Webscale is essentially a SaaS company addressing e-commerce infrastructure needs. They are able to see every session that enters the site, similar to a CDN and every session that goes through the site because they also run the company’s hosting (application backend). That allows the team to see what a good session – that leads to a transaction – looks like, and what a bad sesion looks like. Webscale uses ML to determine what an anomalous setting is, and block bad bots on the back-end, or take other such decisions.
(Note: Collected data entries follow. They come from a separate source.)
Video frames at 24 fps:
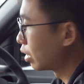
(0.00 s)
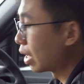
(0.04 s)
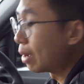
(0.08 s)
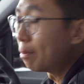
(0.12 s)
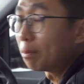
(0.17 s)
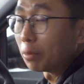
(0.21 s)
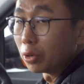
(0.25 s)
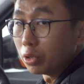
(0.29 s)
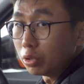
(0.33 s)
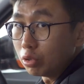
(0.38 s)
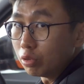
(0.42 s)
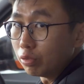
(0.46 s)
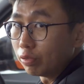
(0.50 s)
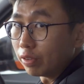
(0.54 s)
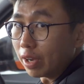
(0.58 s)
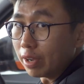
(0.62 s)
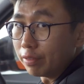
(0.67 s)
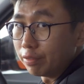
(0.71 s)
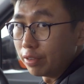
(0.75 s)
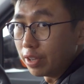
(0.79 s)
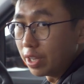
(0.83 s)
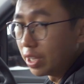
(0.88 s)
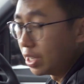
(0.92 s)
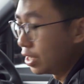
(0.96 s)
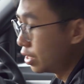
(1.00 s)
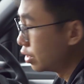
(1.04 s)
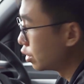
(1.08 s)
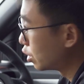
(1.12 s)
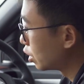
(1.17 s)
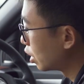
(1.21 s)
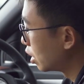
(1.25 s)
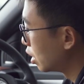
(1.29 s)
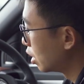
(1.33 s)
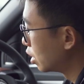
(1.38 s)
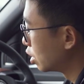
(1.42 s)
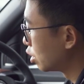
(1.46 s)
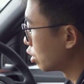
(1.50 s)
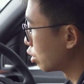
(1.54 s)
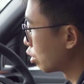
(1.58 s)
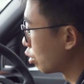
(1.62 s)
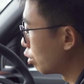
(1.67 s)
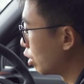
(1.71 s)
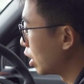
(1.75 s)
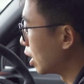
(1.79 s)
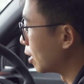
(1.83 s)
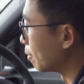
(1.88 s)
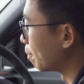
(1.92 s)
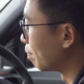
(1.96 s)
ten point two five inch
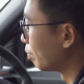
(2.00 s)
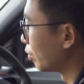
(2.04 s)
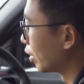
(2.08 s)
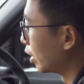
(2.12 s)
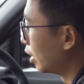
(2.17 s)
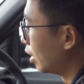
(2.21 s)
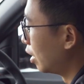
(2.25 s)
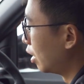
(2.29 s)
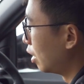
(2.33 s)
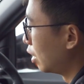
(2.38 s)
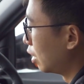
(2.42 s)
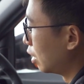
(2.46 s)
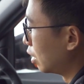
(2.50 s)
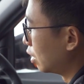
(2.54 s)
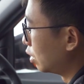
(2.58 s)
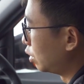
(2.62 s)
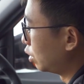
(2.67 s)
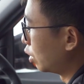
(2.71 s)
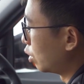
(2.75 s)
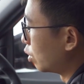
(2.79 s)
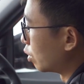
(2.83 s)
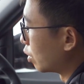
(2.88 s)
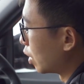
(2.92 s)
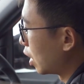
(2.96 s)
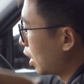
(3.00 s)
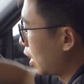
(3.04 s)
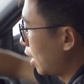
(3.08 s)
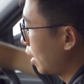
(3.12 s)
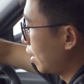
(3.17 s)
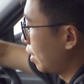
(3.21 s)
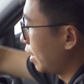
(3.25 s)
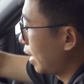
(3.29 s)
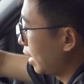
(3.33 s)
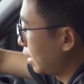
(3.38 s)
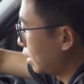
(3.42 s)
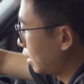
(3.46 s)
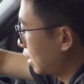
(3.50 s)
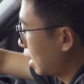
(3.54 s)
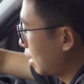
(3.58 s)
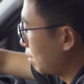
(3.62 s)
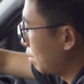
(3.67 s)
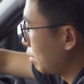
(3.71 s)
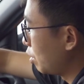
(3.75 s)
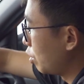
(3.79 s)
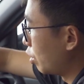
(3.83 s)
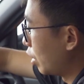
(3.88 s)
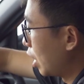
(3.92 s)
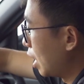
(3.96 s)
screen. So uh, next
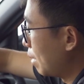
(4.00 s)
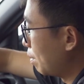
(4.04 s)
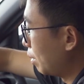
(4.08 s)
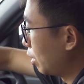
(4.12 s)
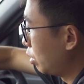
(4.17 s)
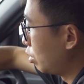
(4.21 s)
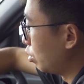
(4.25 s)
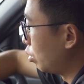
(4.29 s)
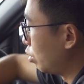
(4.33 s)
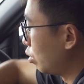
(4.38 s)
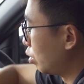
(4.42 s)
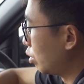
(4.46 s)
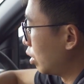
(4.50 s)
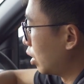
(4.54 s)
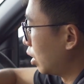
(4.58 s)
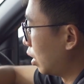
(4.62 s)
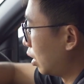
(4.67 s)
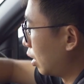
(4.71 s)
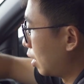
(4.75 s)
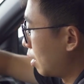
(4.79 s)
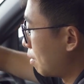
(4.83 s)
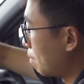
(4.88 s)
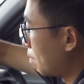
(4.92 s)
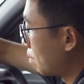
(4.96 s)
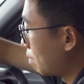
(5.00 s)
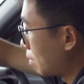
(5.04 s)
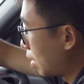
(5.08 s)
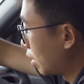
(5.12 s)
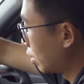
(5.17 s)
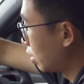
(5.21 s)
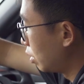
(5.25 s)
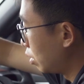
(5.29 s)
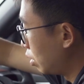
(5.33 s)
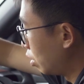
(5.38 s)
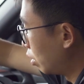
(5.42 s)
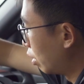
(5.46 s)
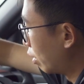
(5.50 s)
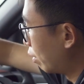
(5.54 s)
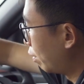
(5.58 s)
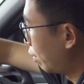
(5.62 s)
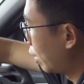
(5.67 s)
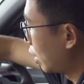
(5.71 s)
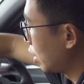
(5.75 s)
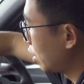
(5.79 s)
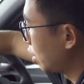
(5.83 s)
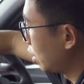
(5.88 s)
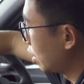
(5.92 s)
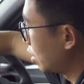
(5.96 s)
up, you're able to do a multitude of
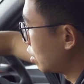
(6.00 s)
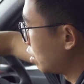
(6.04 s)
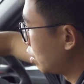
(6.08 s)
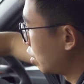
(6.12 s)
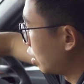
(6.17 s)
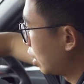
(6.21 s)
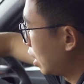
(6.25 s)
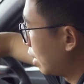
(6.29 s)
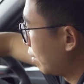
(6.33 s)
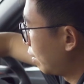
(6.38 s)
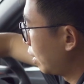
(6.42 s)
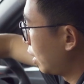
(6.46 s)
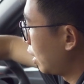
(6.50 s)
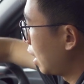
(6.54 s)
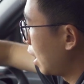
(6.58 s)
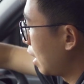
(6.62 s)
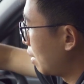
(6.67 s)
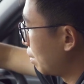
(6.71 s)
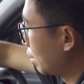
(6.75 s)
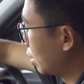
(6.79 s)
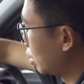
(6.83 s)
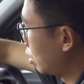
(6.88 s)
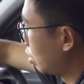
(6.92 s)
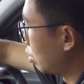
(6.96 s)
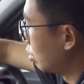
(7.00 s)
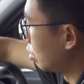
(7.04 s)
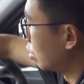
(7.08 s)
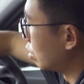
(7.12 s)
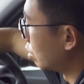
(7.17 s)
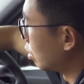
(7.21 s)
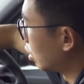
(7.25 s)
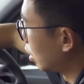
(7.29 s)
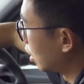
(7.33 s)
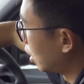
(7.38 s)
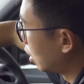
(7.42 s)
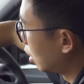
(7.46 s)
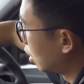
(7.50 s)
functions. You're even able to,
Its WAF is deployed in a similar way to a CDN WAF. The programmable WAF offers all the traditional functionality of blacklisting and whitelisting, but it also has access to web controls, which allow you to take security measures and also perform traffic management across your site.

In Sonal’s words, “If you want to redirect a site to another country or slow down a session, you can do that. If you want to deliver a session, you can do that. You can use web controls to do all of that. You can use our traffic viewer to look at every single session. Webscale offers a single pane of glass that allows you to manage the whole site.”

We’ll look at a demo in a future post.

What’s Next?

When we asked Sonal and Shehzad what’s next and how long it might take to reach $100M, they said, perhaps 3-4 years to reach this kind of revenue.

Their immediate focus is to get as many sites as possible on Webscale and do profitable deals. After that, the company’s next biggest focus is its in-market learning. eCommerce has not been well understood as a vertical, but it is the only vertical that is growing at double digits. “Every company is becoming eCommerce – from e-learning to tech to SaaS to biotech companies”, says Sonal. “We are building what customers need to make this digital transformation successful.”